### [What needs to be done]
Exactly the lines from the one containing "[00:00:00.00 to 00:00:01.00]" through the final line of the data below, with pictures omitted, make up the answer.

(Saved entries)
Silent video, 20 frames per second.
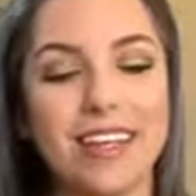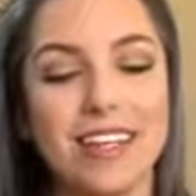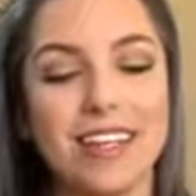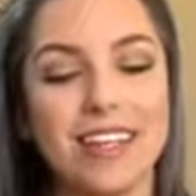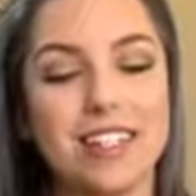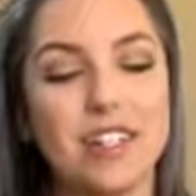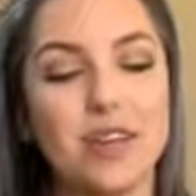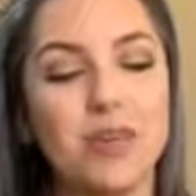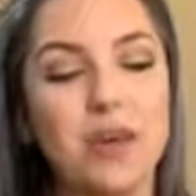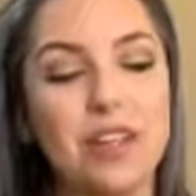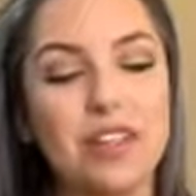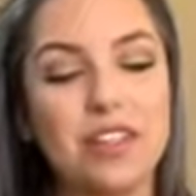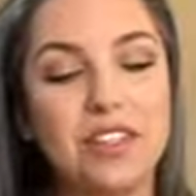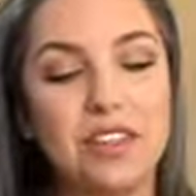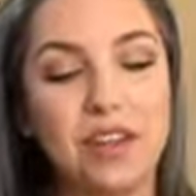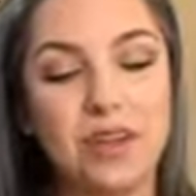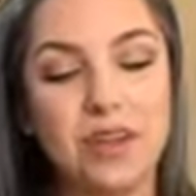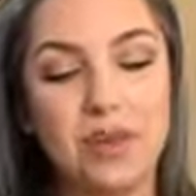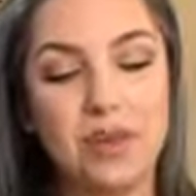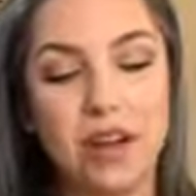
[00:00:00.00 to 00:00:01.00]
So once
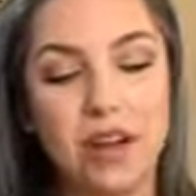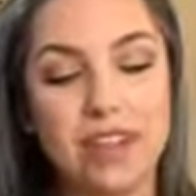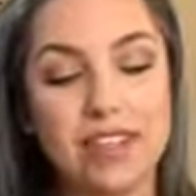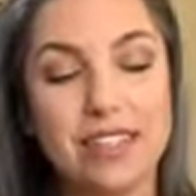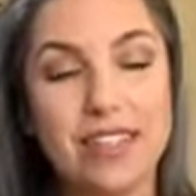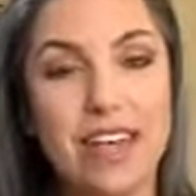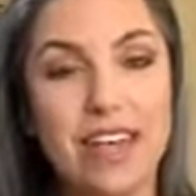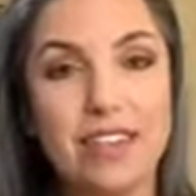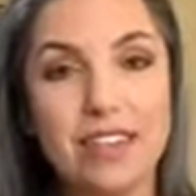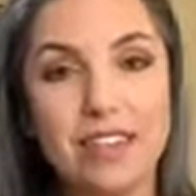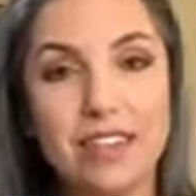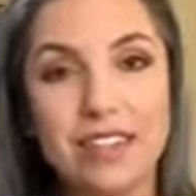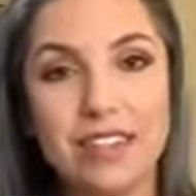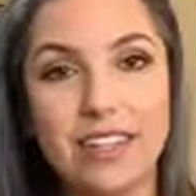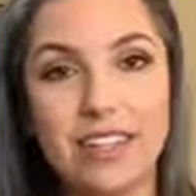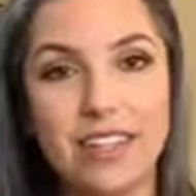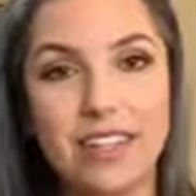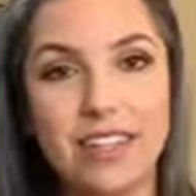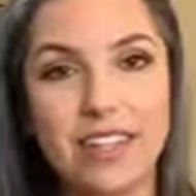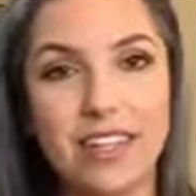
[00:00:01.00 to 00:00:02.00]
you are settled,
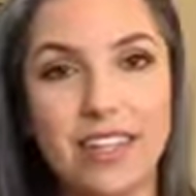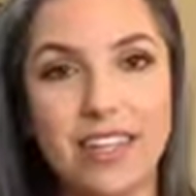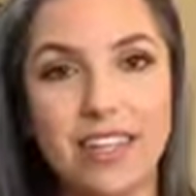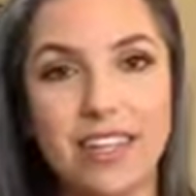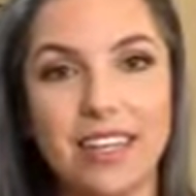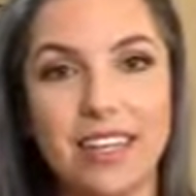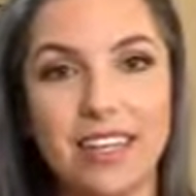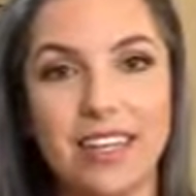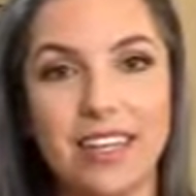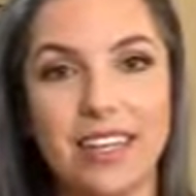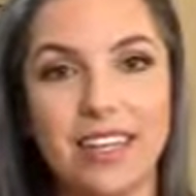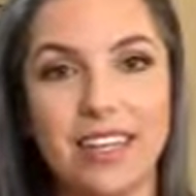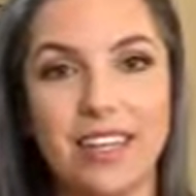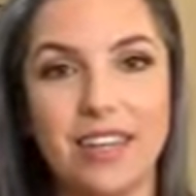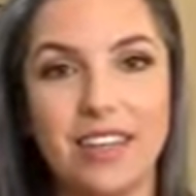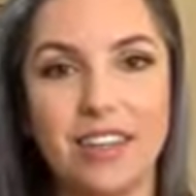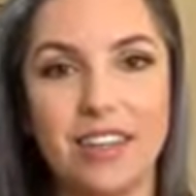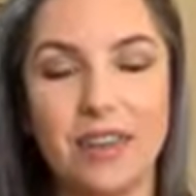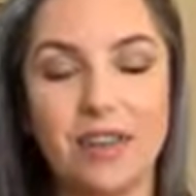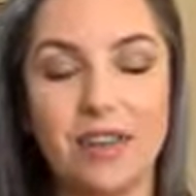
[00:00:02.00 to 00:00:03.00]

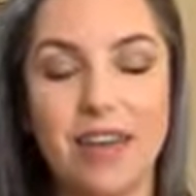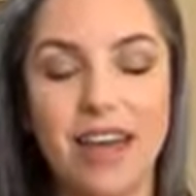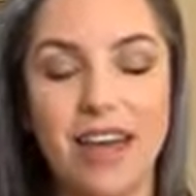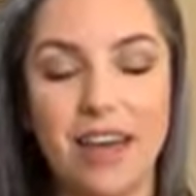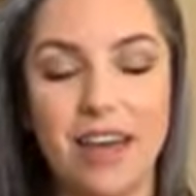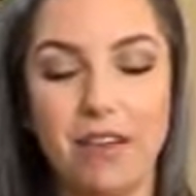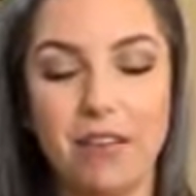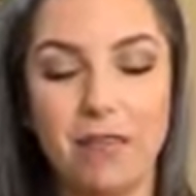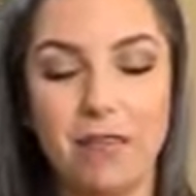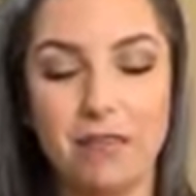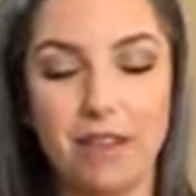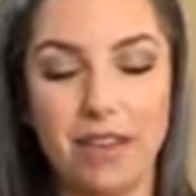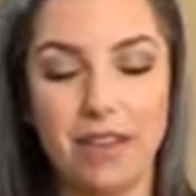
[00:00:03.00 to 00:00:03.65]
you have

### [Solution to the exercise]
[00:00:00.00 to 00:00:01.00]
So once
[00:00:01.00 to 00:00:02.00]
you are settled,
[00:00:02.00 to 00:00:03.00]

[00:00:03.00 to 00:00:03.65]
you have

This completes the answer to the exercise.